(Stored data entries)
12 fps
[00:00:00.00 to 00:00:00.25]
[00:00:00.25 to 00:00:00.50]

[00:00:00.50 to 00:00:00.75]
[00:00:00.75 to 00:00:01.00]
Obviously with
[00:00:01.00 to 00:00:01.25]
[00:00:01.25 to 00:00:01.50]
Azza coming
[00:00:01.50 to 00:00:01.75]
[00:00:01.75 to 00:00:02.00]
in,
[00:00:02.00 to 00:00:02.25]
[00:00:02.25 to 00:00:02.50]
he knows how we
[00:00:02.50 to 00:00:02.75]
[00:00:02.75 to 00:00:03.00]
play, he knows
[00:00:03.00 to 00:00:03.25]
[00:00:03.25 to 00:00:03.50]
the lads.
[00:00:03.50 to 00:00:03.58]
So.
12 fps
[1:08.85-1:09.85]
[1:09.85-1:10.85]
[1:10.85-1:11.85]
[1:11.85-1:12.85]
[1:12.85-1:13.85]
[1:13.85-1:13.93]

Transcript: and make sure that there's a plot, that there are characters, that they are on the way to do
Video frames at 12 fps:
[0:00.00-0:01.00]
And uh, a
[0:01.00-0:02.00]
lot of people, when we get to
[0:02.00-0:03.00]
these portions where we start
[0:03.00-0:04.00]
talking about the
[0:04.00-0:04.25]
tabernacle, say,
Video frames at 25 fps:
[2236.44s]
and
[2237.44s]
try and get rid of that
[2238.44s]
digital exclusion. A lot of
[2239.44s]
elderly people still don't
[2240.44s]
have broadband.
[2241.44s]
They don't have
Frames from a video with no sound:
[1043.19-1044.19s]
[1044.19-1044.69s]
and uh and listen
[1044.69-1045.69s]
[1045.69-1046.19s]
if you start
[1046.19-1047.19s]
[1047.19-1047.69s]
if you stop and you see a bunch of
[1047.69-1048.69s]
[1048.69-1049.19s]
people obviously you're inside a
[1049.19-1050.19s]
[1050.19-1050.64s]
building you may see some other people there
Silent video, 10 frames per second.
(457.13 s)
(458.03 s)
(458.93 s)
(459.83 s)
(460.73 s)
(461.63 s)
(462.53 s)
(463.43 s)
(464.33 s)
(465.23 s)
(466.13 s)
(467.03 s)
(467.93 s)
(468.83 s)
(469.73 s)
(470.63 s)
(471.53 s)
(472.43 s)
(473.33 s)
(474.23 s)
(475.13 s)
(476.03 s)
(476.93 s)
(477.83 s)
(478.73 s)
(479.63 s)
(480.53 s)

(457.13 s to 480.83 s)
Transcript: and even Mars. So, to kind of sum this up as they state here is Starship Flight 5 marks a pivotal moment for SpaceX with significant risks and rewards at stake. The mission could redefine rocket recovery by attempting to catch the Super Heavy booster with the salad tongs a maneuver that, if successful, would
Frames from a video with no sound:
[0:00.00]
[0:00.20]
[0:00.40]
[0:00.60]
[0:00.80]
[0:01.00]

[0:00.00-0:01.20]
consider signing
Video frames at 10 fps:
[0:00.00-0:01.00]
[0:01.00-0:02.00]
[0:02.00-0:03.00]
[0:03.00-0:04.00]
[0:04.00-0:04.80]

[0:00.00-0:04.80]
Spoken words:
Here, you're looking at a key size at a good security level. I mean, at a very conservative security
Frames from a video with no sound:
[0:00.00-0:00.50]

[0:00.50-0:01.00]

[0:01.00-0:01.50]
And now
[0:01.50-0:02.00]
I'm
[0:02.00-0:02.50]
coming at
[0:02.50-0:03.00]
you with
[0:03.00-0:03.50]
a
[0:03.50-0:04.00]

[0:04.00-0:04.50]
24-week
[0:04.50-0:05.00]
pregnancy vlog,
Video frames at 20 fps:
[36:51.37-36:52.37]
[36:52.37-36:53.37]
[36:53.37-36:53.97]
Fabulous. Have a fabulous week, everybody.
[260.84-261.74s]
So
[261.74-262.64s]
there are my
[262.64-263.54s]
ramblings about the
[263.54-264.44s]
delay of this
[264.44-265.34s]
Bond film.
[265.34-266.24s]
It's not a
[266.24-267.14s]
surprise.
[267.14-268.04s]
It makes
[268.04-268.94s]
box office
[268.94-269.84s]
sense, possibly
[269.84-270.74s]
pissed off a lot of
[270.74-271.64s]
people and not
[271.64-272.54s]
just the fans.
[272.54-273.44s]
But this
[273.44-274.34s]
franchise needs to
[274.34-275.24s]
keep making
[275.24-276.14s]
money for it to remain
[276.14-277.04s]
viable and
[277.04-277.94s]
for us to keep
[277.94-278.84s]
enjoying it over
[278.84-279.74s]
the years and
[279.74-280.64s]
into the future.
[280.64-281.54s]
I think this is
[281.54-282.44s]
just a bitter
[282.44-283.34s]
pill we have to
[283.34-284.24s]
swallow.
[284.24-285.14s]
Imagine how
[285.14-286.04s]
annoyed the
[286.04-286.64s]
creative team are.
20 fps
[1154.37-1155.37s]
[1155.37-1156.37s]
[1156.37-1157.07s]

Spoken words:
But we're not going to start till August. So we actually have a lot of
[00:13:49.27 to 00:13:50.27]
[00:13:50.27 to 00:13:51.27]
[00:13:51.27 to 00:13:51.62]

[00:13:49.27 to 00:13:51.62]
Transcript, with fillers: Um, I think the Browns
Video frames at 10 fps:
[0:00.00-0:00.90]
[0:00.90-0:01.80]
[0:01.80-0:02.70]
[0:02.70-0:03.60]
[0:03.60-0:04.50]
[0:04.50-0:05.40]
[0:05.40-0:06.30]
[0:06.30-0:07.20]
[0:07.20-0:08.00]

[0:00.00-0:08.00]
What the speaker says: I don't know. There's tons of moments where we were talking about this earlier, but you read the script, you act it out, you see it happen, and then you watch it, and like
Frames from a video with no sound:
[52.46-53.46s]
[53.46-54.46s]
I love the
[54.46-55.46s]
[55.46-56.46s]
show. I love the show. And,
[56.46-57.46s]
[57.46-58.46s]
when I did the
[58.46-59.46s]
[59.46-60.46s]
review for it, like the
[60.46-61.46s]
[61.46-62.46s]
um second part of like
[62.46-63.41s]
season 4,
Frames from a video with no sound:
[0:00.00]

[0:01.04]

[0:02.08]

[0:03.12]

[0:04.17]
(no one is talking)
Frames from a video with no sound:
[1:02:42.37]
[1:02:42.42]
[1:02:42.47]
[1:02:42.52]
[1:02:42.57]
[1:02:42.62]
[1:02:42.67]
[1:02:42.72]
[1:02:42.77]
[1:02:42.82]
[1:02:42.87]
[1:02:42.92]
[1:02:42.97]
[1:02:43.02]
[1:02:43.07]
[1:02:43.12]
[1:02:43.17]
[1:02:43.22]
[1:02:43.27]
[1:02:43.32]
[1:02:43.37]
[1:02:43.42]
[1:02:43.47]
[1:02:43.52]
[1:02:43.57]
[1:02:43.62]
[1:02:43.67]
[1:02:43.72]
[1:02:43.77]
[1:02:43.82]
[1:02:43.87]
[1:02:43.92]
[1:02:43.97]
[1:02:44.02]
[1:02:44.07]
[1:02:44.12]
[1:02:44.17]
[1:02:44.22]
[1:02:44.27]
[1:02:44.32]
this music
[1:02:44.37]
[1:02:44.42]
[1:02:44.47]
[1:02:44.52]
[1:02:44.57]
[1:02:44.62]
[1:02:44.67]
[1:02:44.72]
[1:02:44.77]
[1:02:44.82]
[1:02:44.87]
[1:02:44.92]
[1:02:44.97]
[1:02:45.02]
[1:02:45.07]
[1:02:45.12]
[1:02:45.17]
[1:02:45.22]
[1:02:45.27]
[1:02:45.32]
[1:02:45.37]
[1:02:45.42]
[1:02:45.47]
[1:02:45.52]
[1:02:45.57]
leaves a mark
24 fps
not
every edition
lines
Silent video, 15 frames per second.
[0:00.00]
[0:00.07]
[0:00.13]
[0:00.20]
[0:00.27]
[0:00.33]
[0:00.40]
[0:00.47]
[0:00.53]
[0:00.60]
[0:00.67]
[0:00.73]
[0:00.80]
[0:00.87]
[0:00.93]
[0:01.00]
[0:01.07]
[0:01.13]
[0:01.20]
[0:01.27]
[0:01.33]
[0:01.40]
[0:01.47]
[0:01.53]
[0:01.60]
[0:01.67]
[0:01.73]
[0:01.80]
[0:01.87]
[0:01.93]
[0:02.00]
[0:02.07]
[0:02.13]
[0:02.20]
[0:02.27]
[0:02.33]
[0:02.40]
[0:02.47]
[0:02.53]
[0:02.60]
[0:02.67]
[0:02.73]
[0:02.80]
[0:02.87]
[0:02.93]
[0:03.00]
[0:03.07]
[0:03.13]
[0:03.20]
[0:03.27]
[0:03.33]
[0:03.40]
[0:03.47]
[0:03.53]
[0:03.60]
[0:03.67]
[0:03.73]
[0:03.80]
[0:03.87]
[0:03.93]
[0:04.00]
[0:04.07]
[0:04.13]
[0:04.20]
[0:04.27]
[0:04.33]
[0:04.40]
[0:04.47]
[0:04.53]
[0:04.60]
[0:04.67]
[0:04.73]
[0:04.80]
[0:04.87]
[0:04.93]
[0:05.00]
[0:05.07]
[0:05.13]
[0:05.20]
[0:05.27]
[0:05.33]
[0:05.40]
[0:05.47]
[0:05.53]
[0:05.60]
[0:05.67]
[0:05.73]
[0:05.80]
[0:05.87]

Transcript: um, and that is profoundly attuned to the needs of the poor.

(EXERCISE GOAL) Begin at the first line of the records above and restate each line word for word, stopping after the line with "[1:11.85-1:12.85]".

(WRITTEN ANSWER)
12 fps
[00:00:00.00 to 00:00:00.25]
[00:00:00.25 to 00:00:00.50]

[00:00:00.50 to 00:00:00.75]
[00:00:00.75 to 00:00:01.00]
Obviously with
[00:00:01.00 to 00:00:01.25]
[00:00:01.25 to 00:00:01.50]
Azza coming
[00:00:01.50 to 00:00:01.75]
[00:00:01.75 to 00:00:02.00]
in,
[00:00:02.00 to 00:00:02.25]
[00:00:02.25 to 00:00:02.50]
he knows how we
[00:00:02.50 to 00:00:02.75]
[00:00:02.75 to 00:00:03.00]
play, he knows
[00:00:03.00 to 00:00:03.25]
[00:00:03.25 to 00:00:03.50]
the lads.
[00:00:03.50 to 00:00:03.58]
So.
12 fps
[1:08.85-1:09.85]
[1:09.85-1:10.85]
[1:10.85-1:11.85]
[1:11.85-1:12.85]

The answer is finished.